### EXERCISE BRIEF:
Set down the data below without change, skipping the pictures it holds.
· · · · · · ·
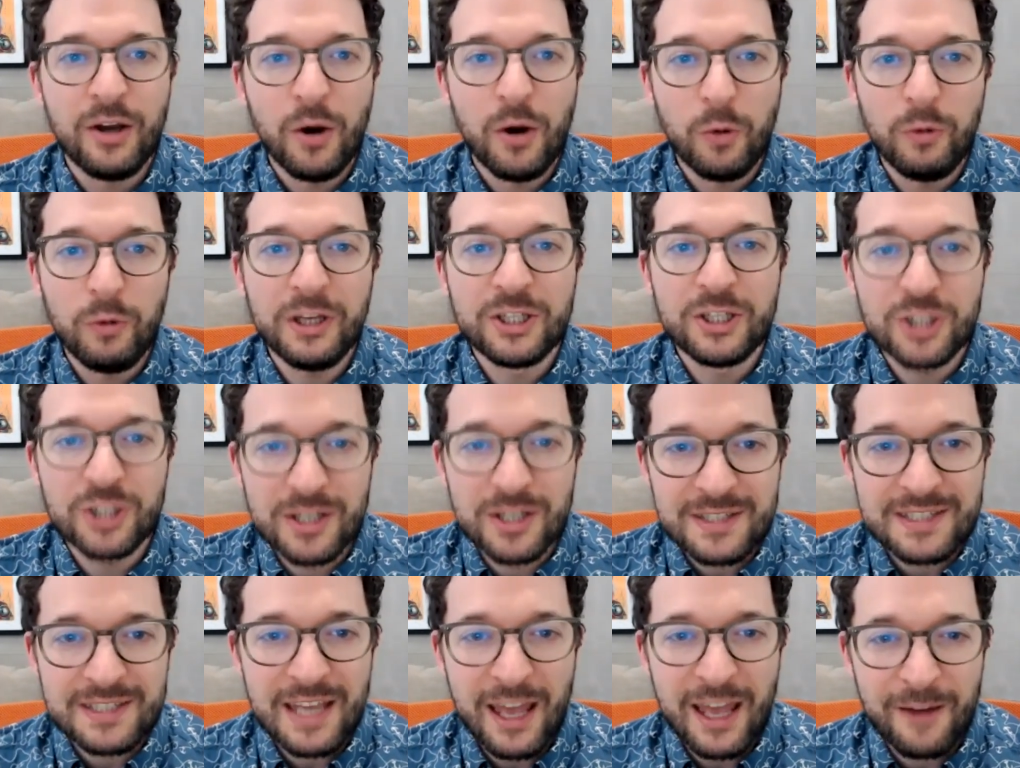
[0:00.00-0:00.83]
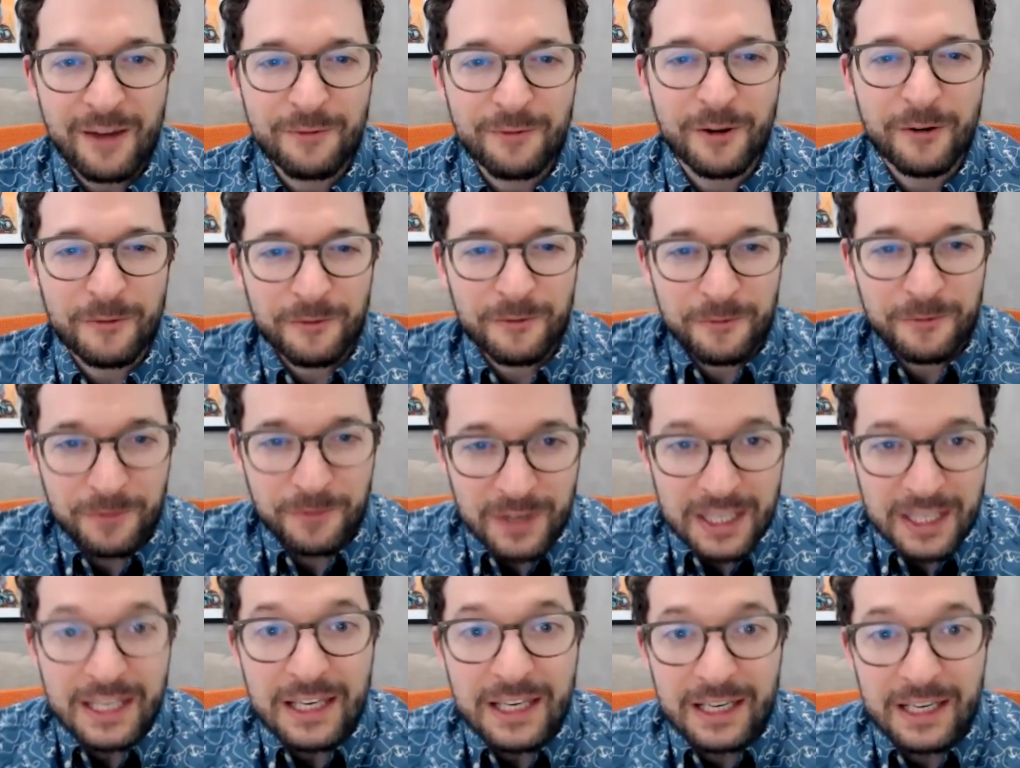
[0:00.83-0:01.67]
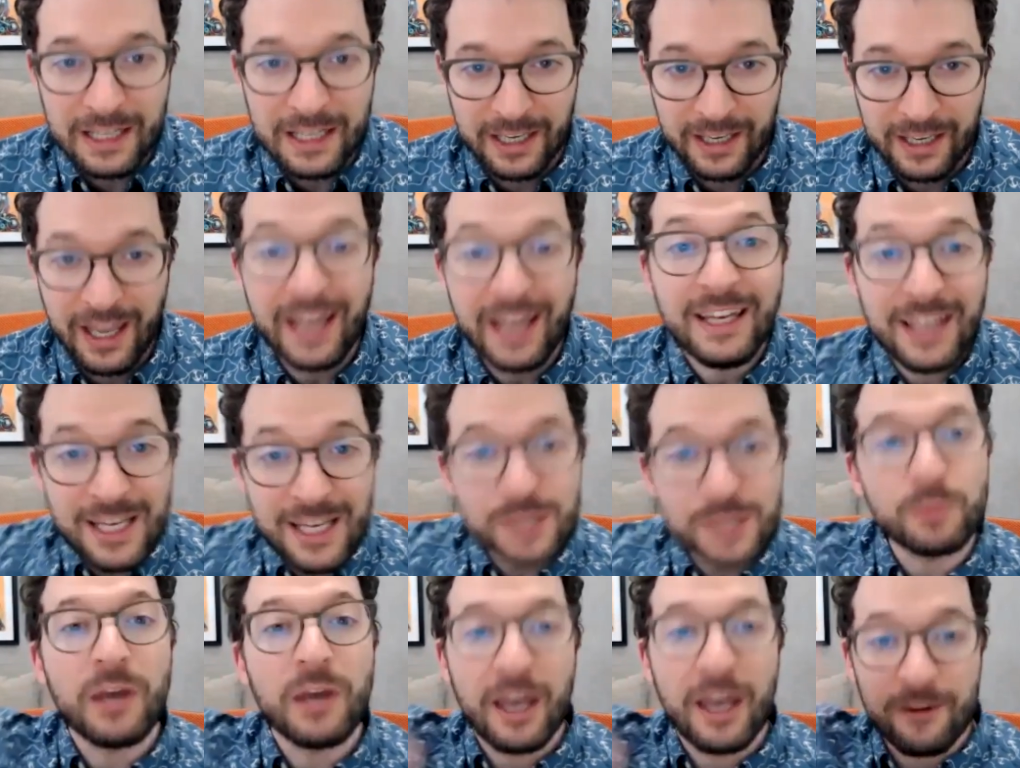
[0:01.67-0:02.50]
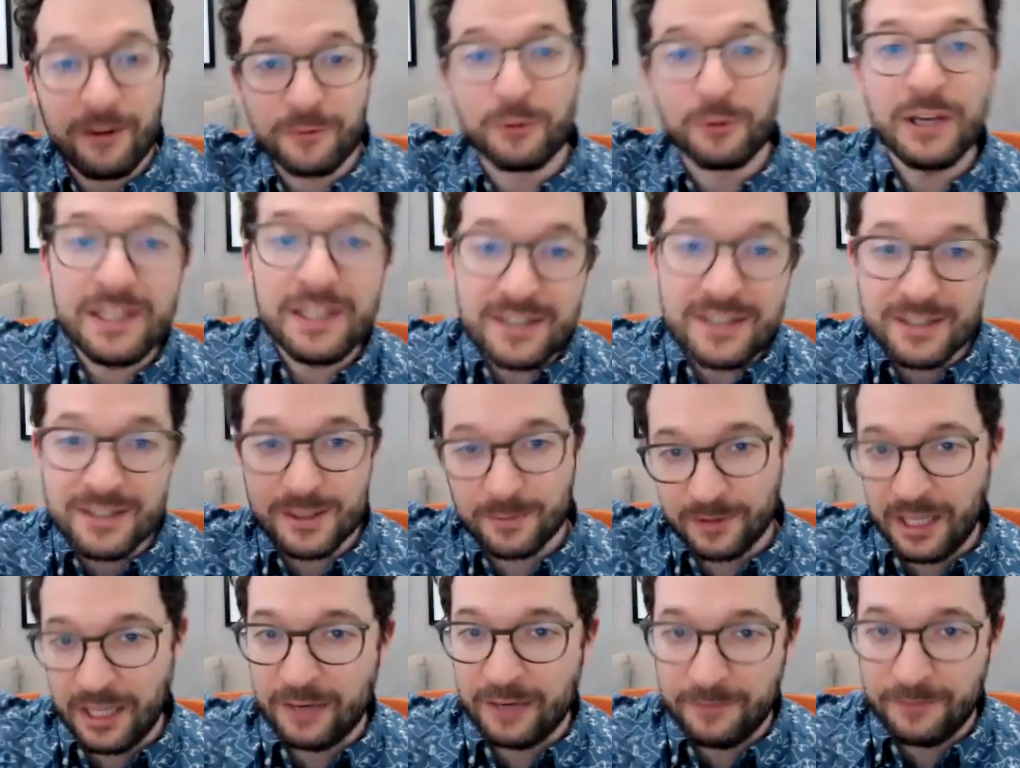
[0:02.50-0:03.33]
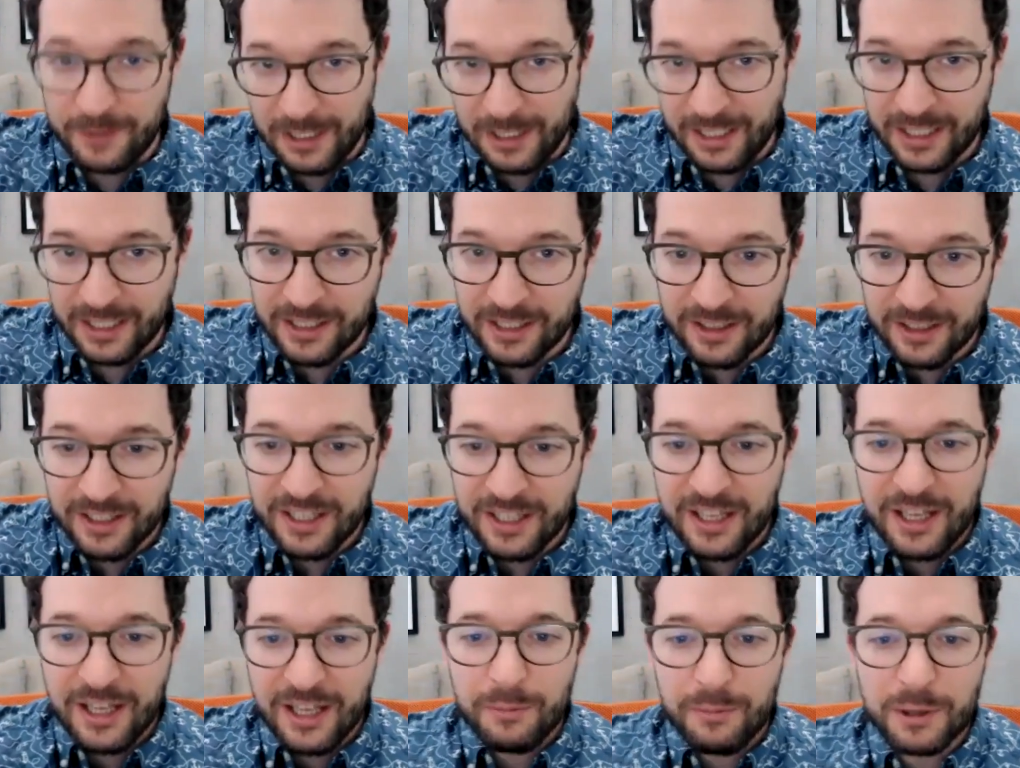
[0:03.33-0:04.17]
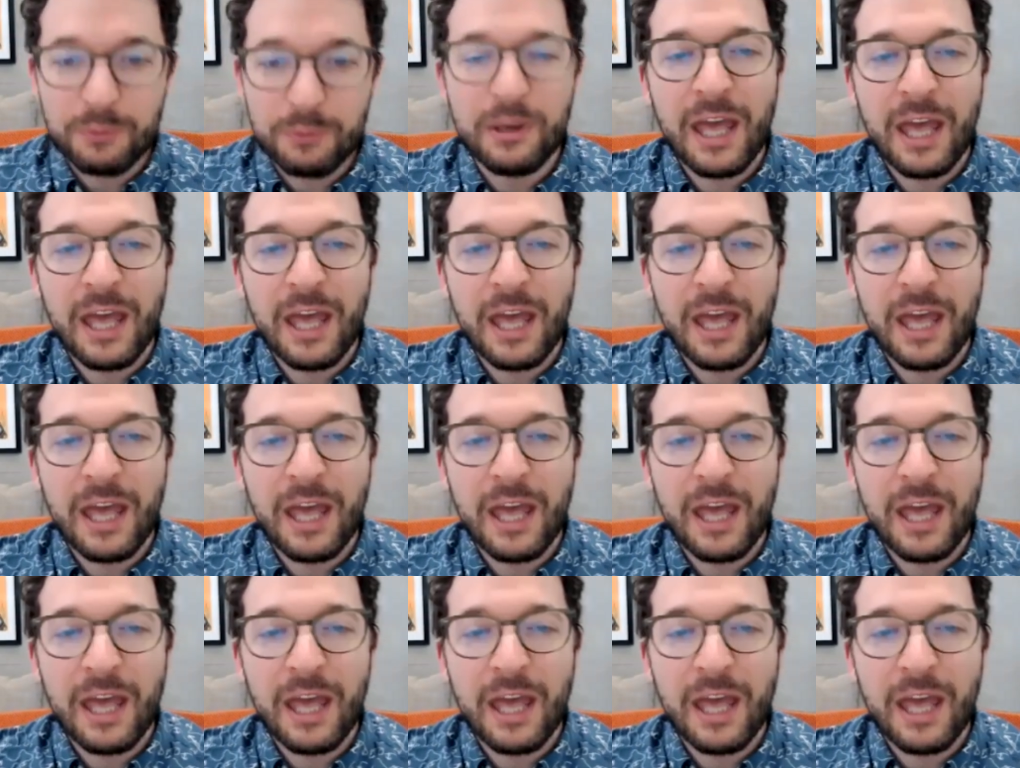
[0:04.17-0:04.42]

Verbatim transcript: we just have a feeling, and yes, we have reasons for that feeling, but we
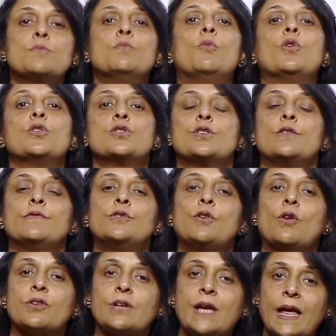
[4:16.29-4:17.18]
most of the
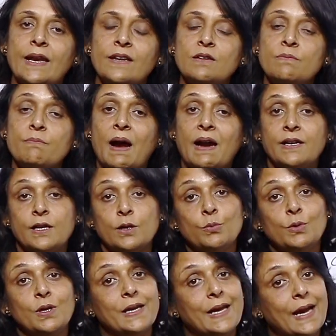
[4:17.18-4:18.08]
organic matter
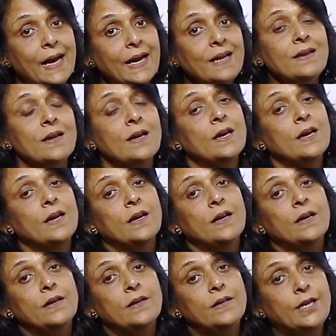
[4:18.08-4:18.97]
will get
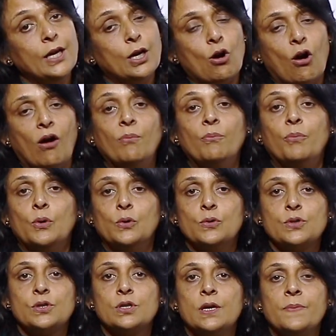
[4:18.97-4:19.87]

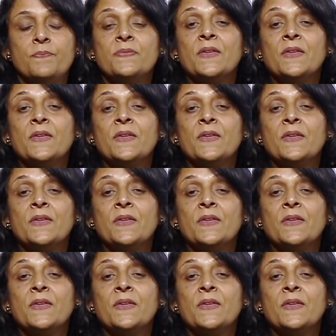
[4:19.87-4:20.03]
decomposed.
· · · · · · ·
### ANSWER TO THIS PROBLEM:
[0:00.00-0:00.83]
[0:00.83-0:01.67]
[0:01.67-0:02.50]
[0:02.50-0:03.33]
[0:03.33-0:04.17]
[0:04.17-0:04.42]

Verbatim transcript: we just have a feeling, and yes, we have reasons for that feeling, but we
[4:16.29-4:17.18]
most of the
[4:17.18-4:18.08]
organic matter
[4:18.08-4:18.97]
will get
[4:18.97-4:19.87]

[4:19.87-4:20.03]
decomposed.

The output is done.